- TASK DESCRIPTION -
Reproduce the entries that follow exactly. No picture should appear in the result.
─── DATA FOR THIS TASK ───
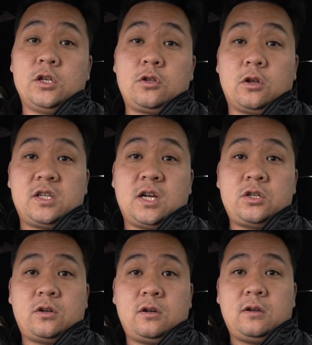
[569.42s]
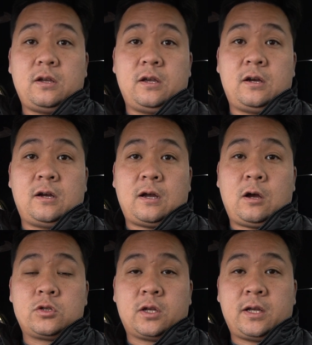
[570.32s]
So the Tundra, I
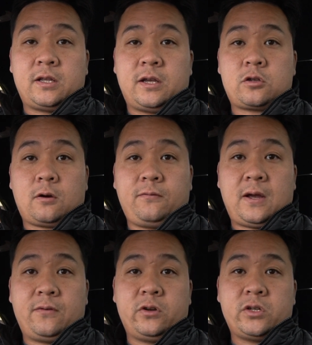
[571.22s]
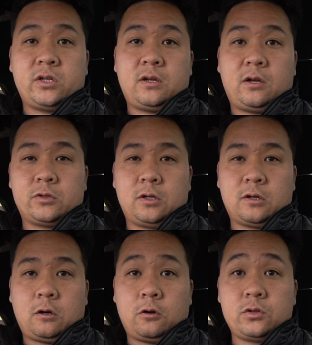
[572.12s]
was looking at the SR5 version. I was
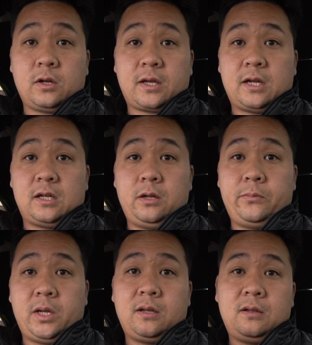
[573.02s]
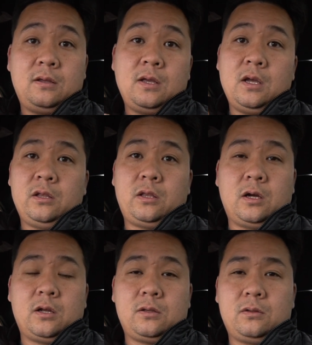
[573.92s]
also looking at Limited,
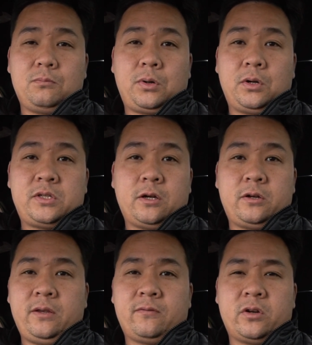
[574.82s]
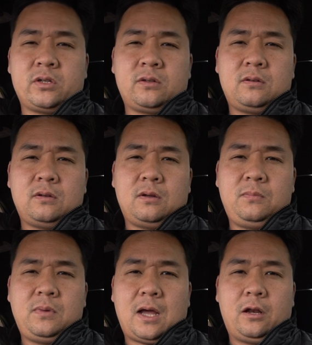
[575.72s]
the Pro TRD version.
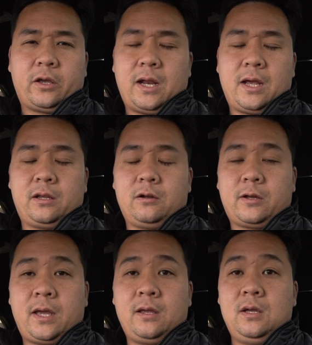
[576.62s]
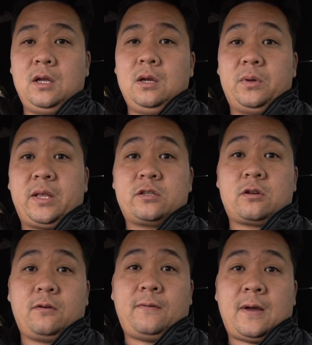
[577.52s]
Not looking at it, okay? But the
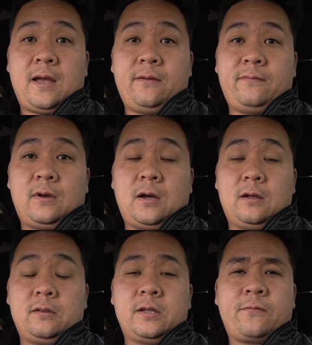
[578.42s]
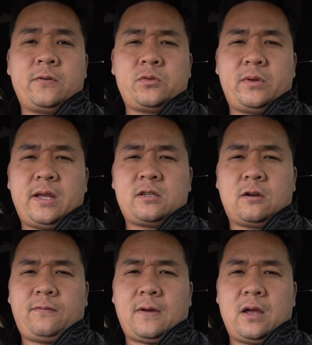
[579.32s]
SR5, the difference between
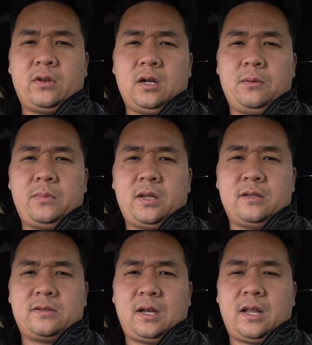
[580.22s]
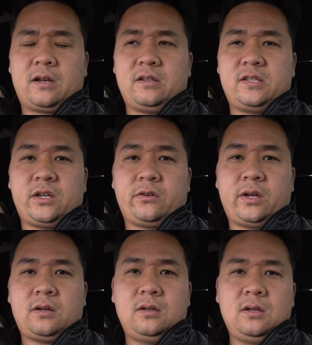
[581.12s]
SR5 and the Limited is the leather interior.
───
- SOLUTION FOR THIS TASK -
[569.42s]
[570.32s]
So the Tundra, I
[571.22s]
[572.12s]
was looking at the SR5 version. I was
[573.02s]
[573.92s]
also looking at Limited,
[574.82s]
[575.72s]
the Pro TRD version.
[576.62s]
[577.52s]
Not looking at it, okay? But the
[578.42s]
[579.32s]
SR5, the difference between
[580.22s]
[581.12s]
SR5 and the Limited is the leather interior.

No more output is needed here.